Bacchette in azione e vagiti elettrici aprono Ventanni, prima traccia burrascosa che ci mostra un quartetto ben determinato dalla voce netta ed aggressiva e un muro sonoro di stampo grunge, non grandi arrangiamenti ma si nota l’interesse di lavorare su alcuni cambi di tempo all’interno del pezzo. Si passa Nel Metroquadro, più uniforme della precedente ma che si conclude con un’interessante coda noise di chitarra, e una sarcastica Miss (Mi Inietto Solo Silicone) chiara invettiva a chi, oltre alla chirurgia plastica per apparire più gradevole, prova a rifarsi pure i sentimenti con scarso successo.
Meno di un minuto l’irriverente e sonico Colonman, breve spot a chi si abbuffa senza ritegno con tanti saluti al colon. Le chitarre sono dirette, senza assoli né strumenti di contorno. Salvo La Danza della Formica, unico brano in acustico, gli accordi distorti impregnano il disco per la volontà di essere immediati, arrivare subito al punto senza tanti giri con un rock schietto che tiene sulle corde l’ascoltatore colpito all’angolo da energici uno-due allo stomaco.
Il Gettone, con quel retrogusto di Bush post-grunge a cavallo del nuovo millennio, è il brano che raccomanderei per un assaggio: è la fotografia-accusa della situazione nei locali bergamaschi dove le band si esibiscono come un juke box per portare più clienti al locale e non più musica ai clienti. Giovani ma attenti a ciò che gli circonda, raccontano con canzoni come Extracojo un malinconico e sfiduciato futuro dettato dal precariato, trappola sociale dei nostri tempi. Pop and Roll è l’unica a non essere eseguita in italiano.
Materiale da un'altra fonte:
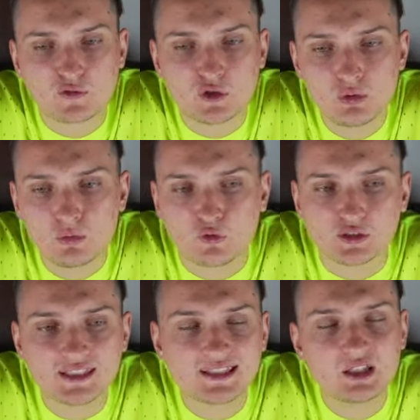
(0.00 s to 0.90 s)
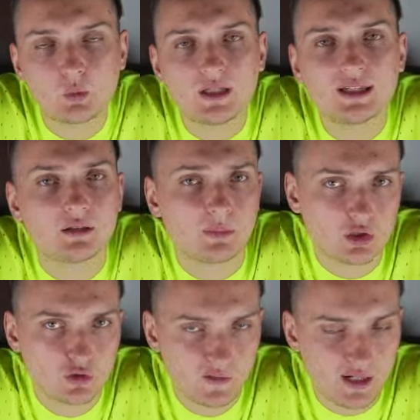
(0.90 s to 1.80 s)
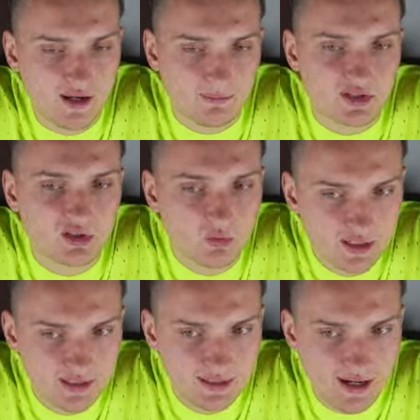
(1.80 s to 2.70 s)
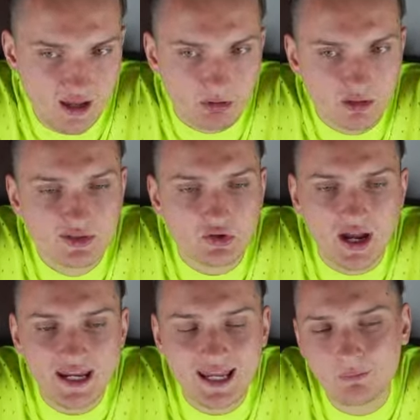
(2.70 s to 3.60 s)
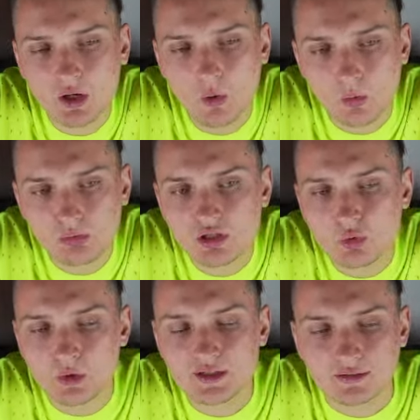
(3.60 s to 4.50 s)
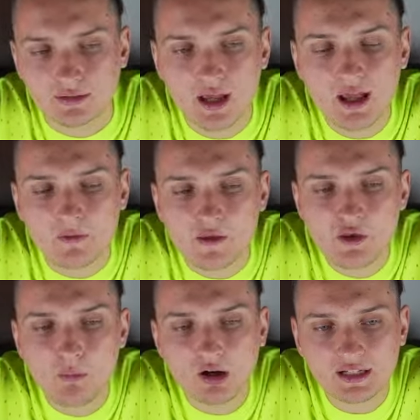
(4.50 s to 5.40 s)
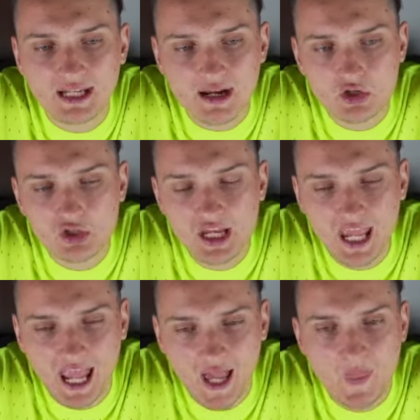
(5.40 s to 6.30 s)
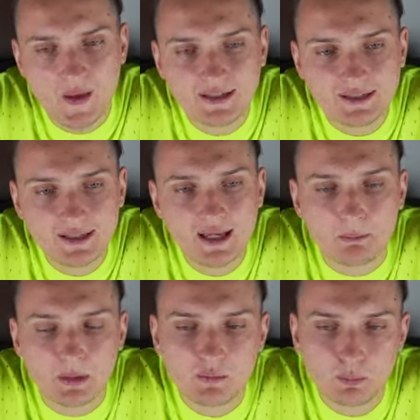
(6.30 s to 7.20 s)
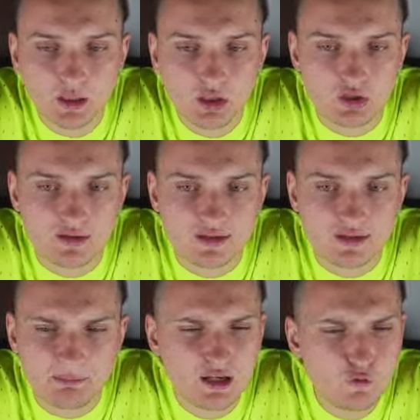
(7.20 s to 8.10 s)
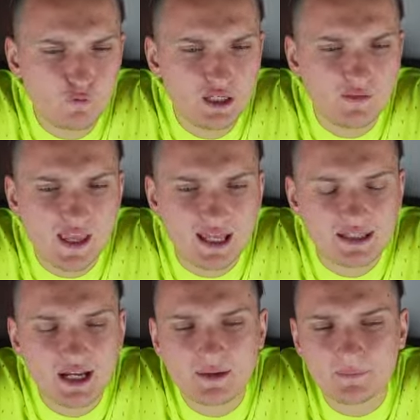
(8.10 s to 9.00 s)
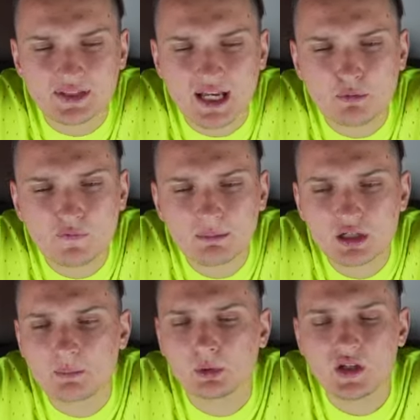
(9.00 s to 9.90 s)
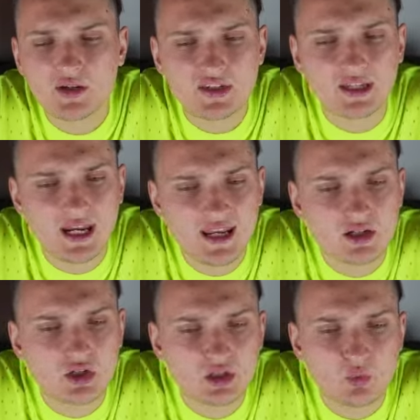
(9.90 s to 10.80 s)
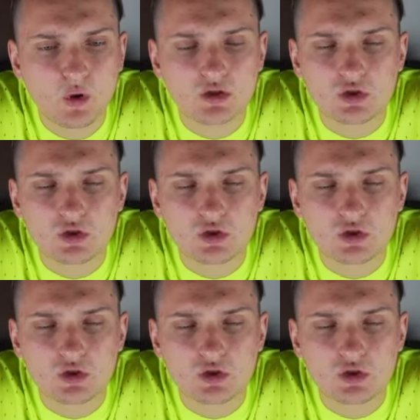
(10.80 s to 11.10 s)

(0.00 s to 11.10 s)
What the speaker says: you for getting liquidated a bunch of times in the recent time, because I am the only reason that the market actually had this manipulation dip. I do think that some of the manipulators, they can actually watch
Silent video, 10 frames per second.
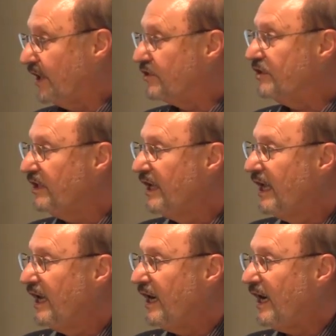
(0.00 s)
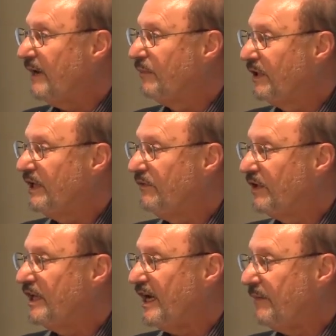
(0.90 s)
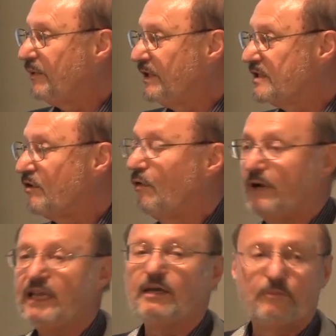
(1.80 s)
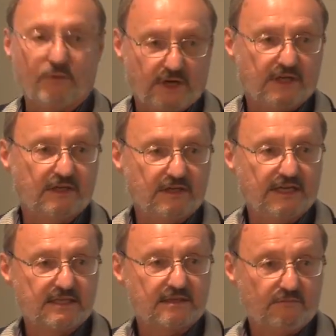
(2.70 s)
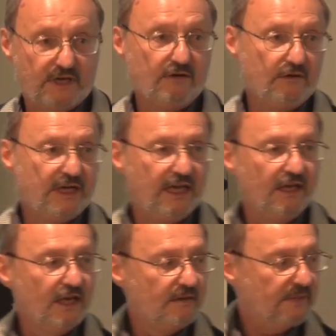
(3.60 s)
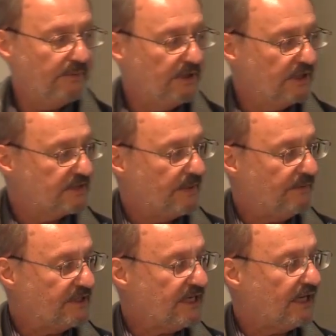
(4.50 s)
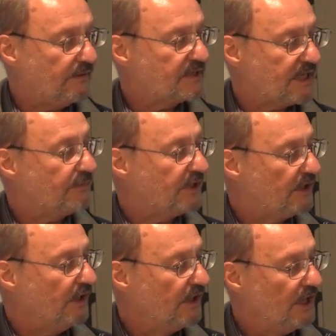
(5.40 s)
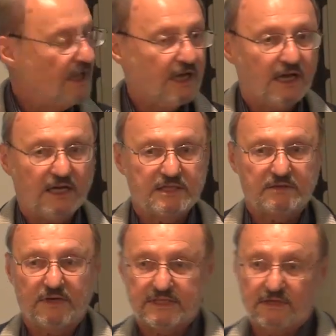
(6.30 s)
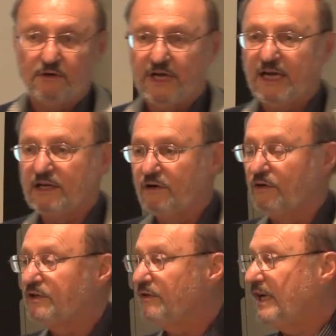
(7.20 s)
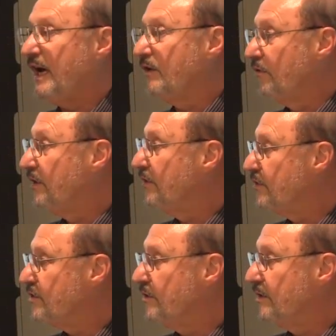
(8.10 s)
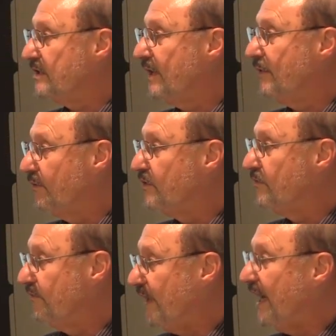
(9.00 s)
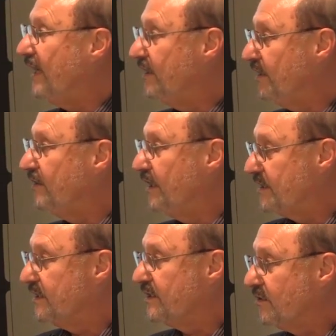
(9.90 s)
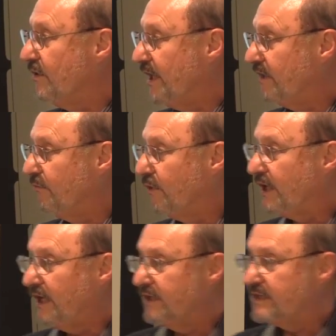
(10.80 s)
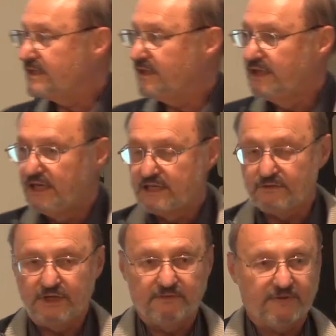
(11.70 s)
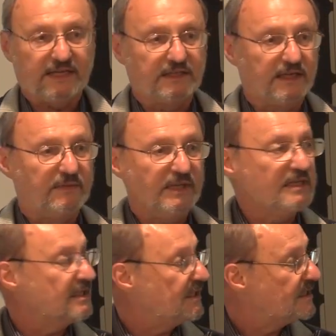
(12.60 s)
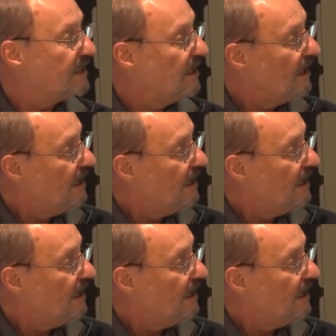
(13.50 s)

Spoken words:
production. I believe that capital is already important." And I said, well, okay, maybe it is, maybe it's not. I was skeptical. So I said, go ahead and go to the IO literature and tell me what you find, and let's go ahead and work on this. And so we, in fact, did a thesis.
Il finale viene lasciato alle istantanee quotidiane riottose di Ritmo Urbano. I dieci brani sono presentati attraverso un cofanetto in cartoncino, con i testi ripegati all’interno del booklet curato dal bassista-fotografo Marco Ronzoni. L’album scorre in mezz’oretta e comincia a ronzarmi nelle orecchie anche quando non ho le cuffie, dimostrando di averci preso. Per loro stessa ammissione “non hanno fatto nulla di speciale”, ma il cuore c’è. Una lieve evoluzione con pochi e misurati arrangiamenti, un paio di riff a modo e un’introspezione appofondita possono regalarci al prossimo disco un’altra buona band da seguire con attenzione, visto che la strada mi pare ben segnata.